‘Tis the season to be jolly, to be filled with tidings of comfort and joy, right? Well, not everybody feels it, and it’s an especially hard season for people who are sad and lonely, or both. My Christmas Song of the Day for December 18, though brand-new, already has spoken eloquently to those who feel something besides happiness and cheer this time of the year.
Amy Grant (born 1960) released yet another Christmas album in 2016, Tennessee Christmas. Garnering much attention was that some of the new songs on the album look at the season from a different point of view than we’re used to hearing from her. Grant’s originals on past albums have been based to some degree on personal experience. One of the songs on the new album is based more on the experience of some of her fans.
When the new album was released, it became the source of controversy: The LifeWay chain of Christian bookstores, a ministry of the Southern Baptist Convention, chose not to carry Grant’s Tennessee Christmas because it “wasn’t Christian enough.”

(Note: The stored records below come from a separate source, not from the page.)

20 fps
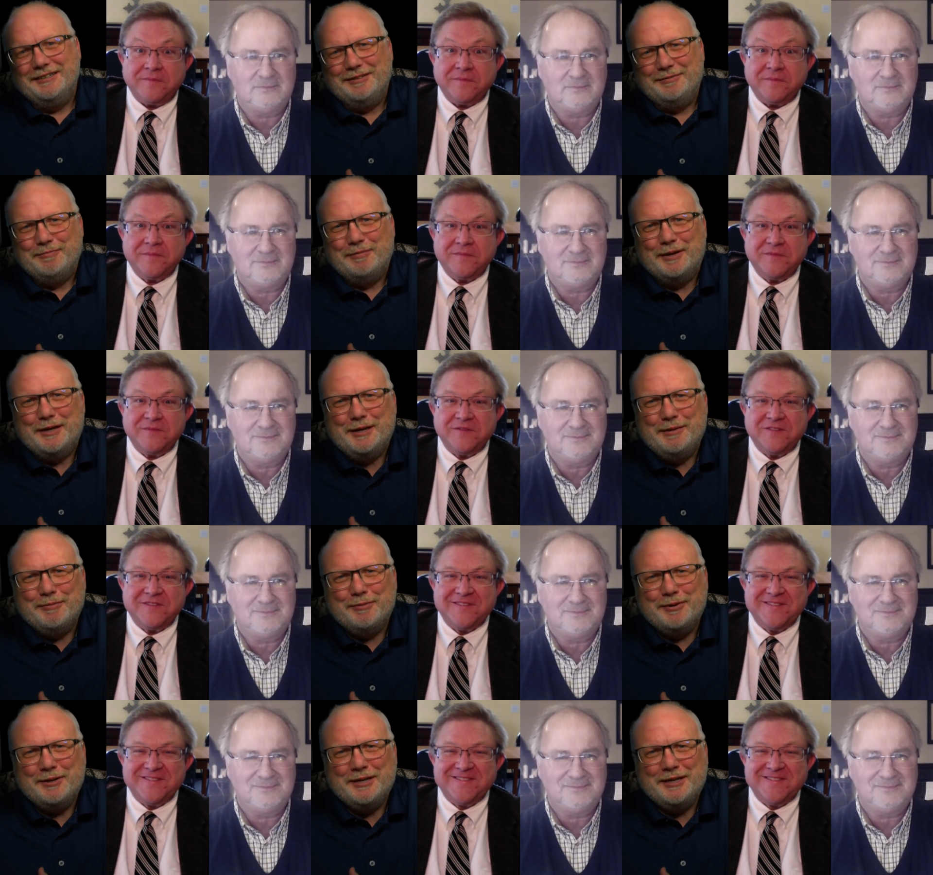Speaker 1: Monday
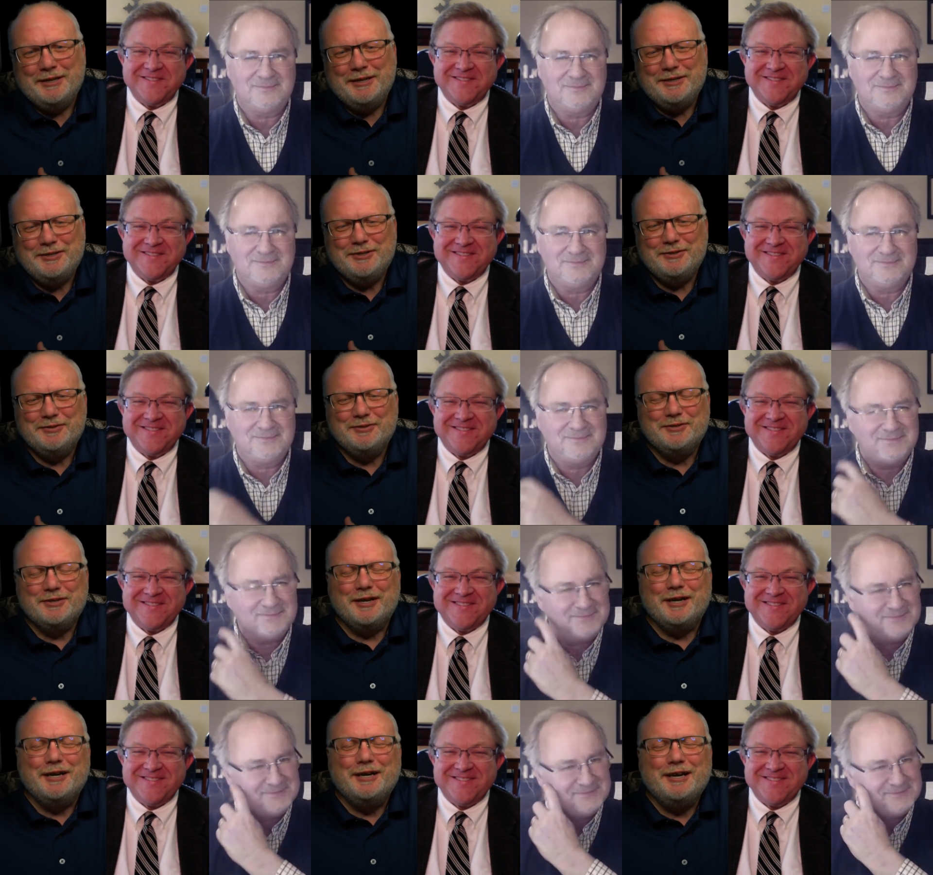morning issues.
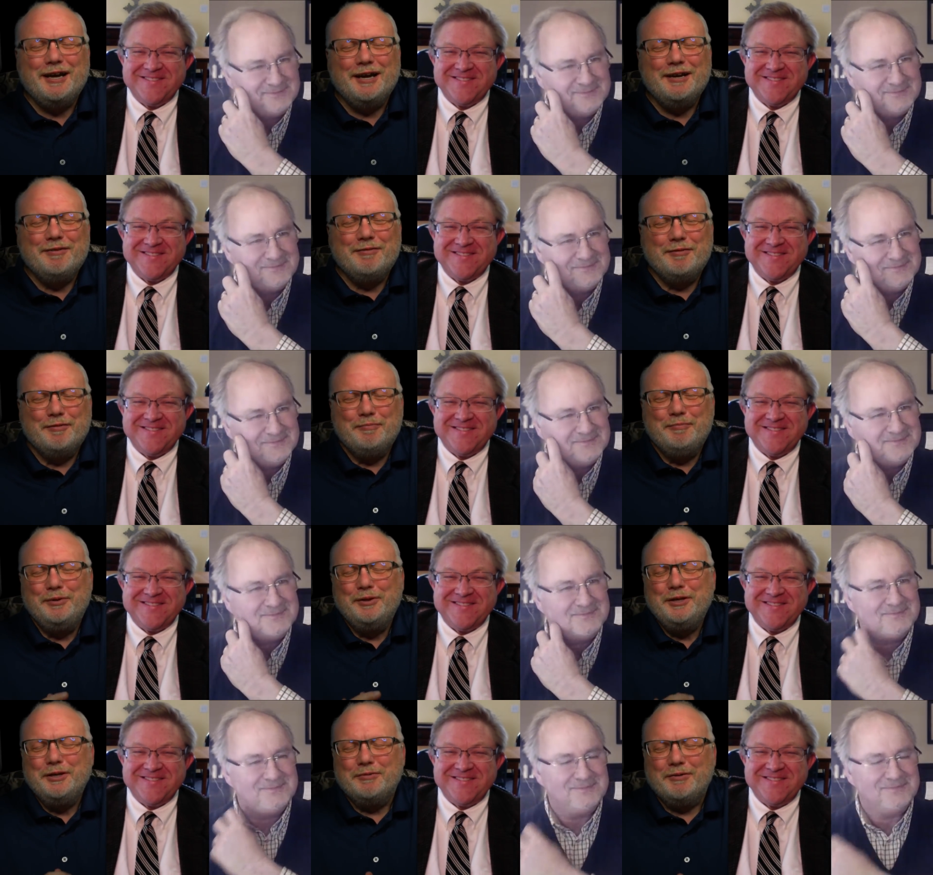
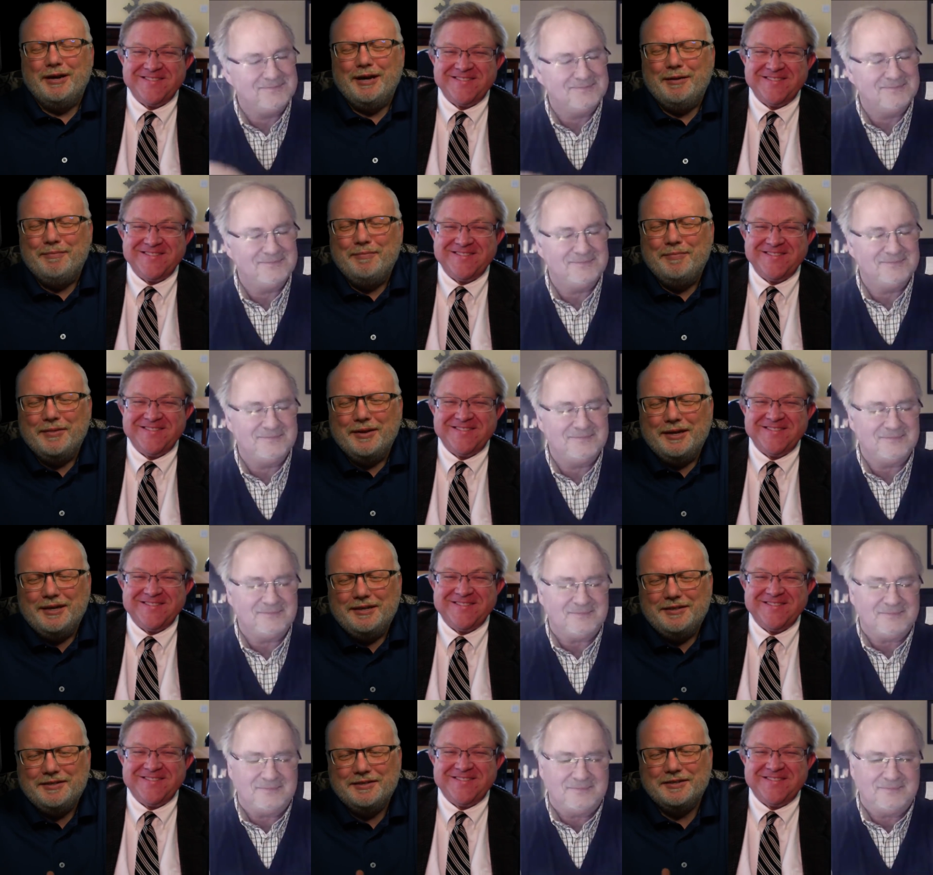Billy Graham
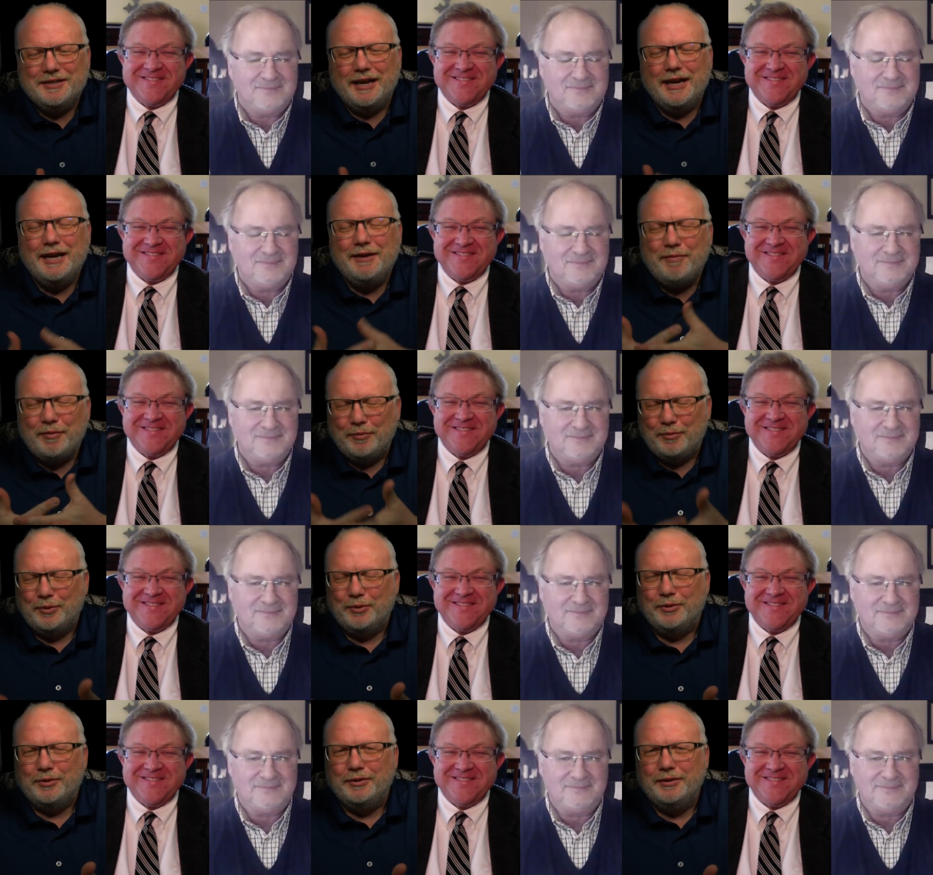says, I have a rule.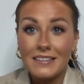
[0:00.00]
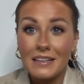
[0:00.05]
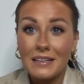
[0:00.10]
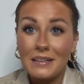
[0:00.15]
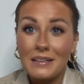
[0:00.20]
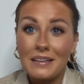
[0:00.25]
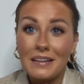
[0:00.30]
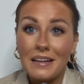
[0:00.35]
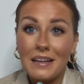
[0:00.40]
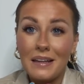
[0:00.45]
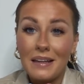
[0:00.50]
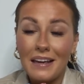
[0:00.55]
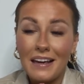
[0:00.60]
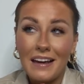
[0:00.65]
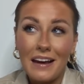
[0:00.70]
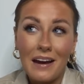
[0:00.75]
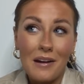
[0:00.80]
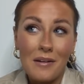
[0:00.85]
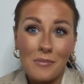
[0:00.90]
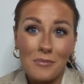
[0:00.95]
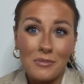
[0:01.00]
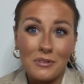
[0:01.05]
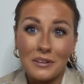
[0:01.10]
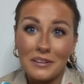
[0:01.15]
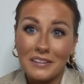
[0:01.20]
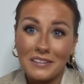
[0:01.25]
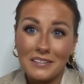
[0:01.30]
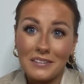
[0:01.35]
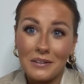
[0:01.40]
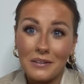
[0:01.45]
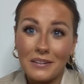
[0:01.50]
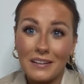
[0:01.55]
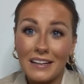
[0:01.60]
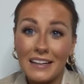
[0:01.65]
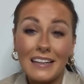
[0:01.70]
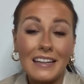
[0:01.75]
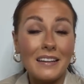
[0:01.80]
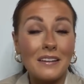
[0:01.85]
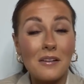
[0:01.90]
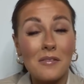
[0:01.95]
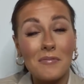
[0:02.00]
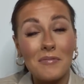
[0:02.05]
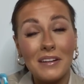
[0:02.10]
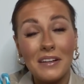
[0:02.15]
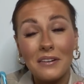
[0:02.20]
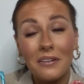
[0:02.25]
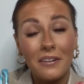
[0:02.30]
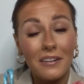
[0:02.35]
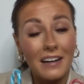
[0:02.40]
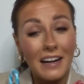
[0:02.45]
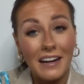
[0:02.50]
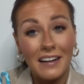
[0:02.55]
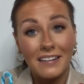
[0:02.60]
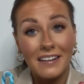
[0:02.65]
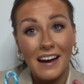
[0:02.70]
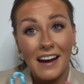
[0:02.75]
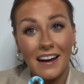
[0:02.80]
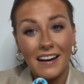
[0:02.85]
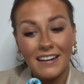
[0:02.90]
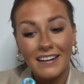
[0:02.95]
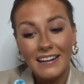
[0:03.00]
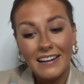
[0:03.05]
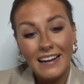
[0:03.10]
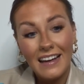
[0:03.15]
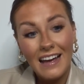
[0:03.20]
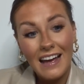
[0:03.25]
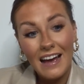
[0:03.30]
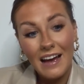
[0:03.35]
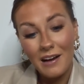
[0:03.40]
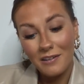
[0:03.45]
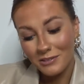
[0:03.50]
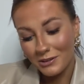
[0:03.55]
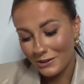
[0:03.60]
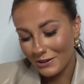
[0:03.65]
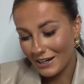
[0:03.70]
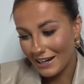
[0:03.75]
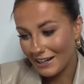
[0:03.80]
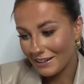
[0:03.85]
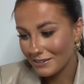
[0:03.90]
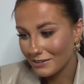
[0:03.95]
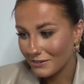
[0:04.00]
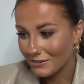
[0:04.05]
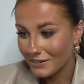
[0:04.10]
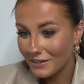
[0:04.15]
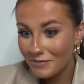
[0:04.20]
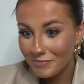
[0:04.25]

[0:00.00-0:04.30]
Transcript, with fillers: in it, eh, I'm really sorry. Either me or Anna have got our hands on this.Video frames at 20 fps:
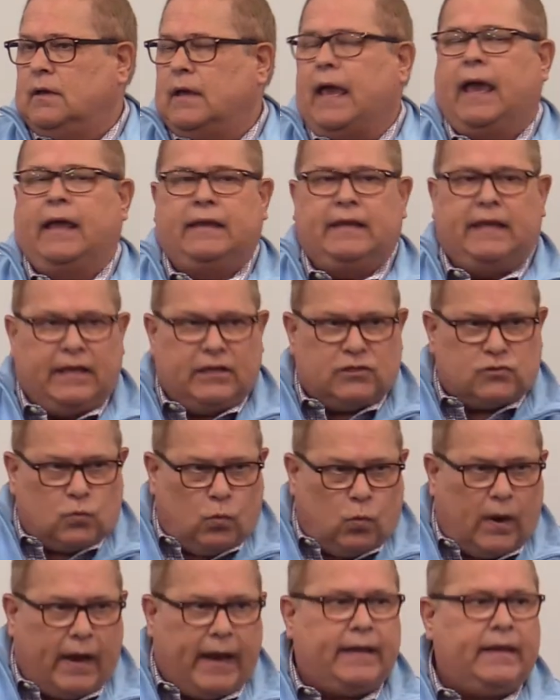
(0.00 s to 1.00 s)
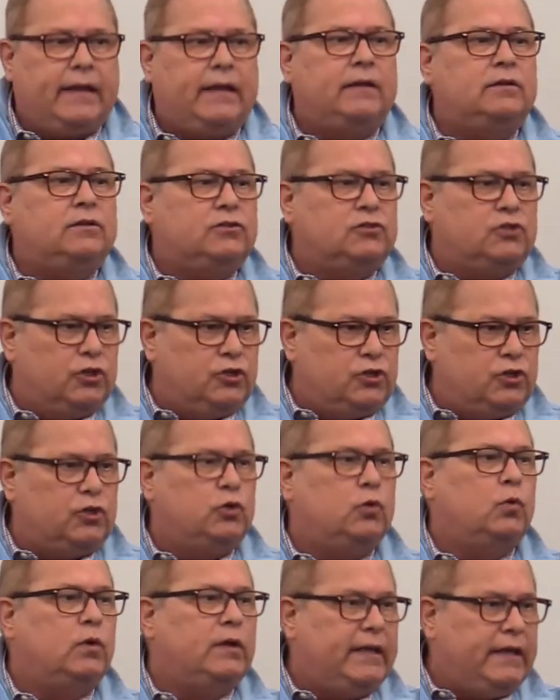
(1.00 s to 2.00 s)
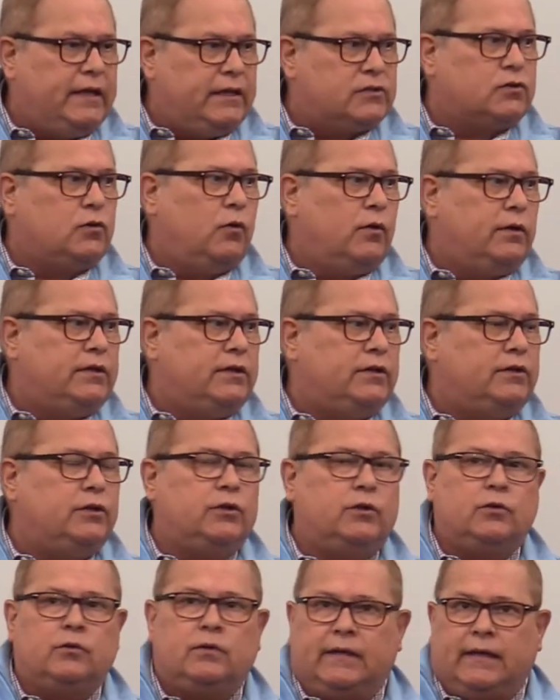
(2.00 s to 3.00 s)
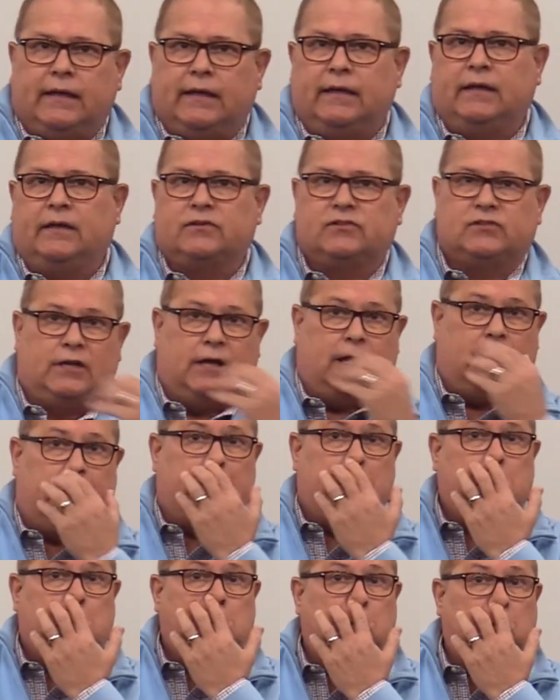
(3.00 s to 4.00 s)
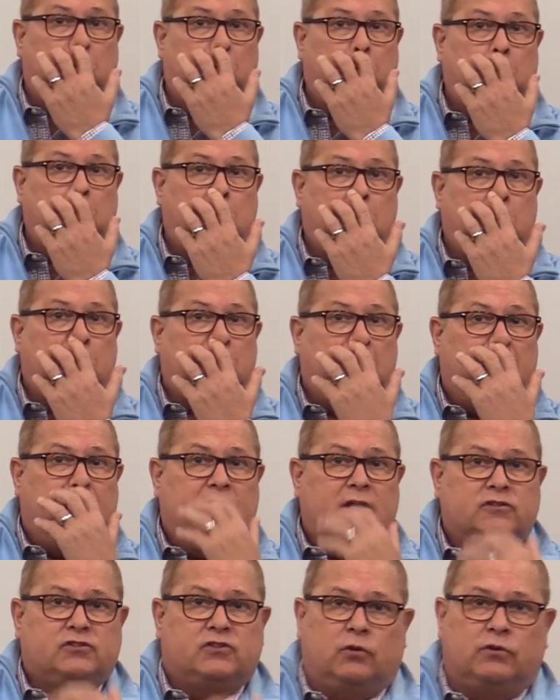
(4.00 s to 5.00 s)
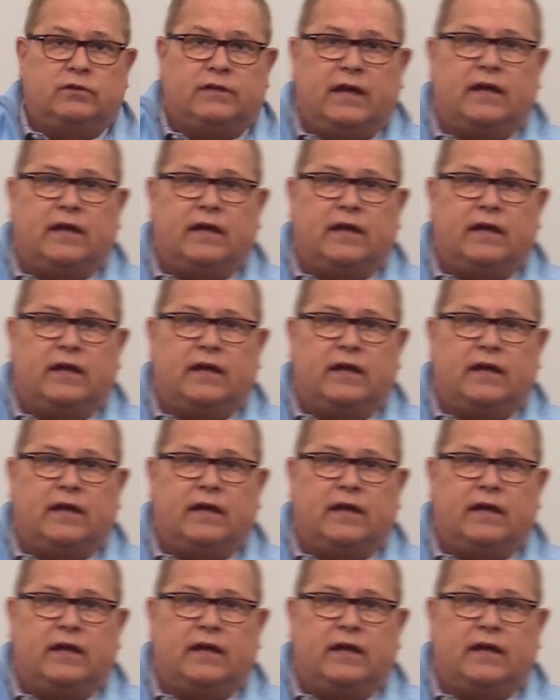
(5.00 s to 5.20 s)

and he's waiting to do what he's going to do in his time. So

One song in particular that caused controversy is “Melancholy Christmas.” In it, Grant imagines herself as a lonely person whose only contact with the outside world is through social media, if that. And then she tries to reach out: “You don’t need presents … We can sing carols … If you feel lonely, I feel it, too.”
Grant’s manager, Jennifer Cooke, in an article in the Washington Post, wrote:
“… one of Grant’s longtime fans started a thread on her Facebook fan page saying how listening to ‘Melancholy Christmas’ makes her cry because, for the past few Christmases, she has sat alone in her wheelchair all day on Christmas.
“Several other fans opened up and said the same was true of their lives. Some openly grieved about dysfunctional family situations, health troubles that leave them isolated, loss of loved ones and the isolation of having no one who cares enough to call. They shared each others’ pain and offered hope and encouragement to each other, all because of a song that never mentions Jesus.
“And really, isn’t that what it’s all about? Aren’t we supposed to be the hands and feet of Jesus? Does the name Jesus need to be said for his love to be shown or his message to be lived and shared?”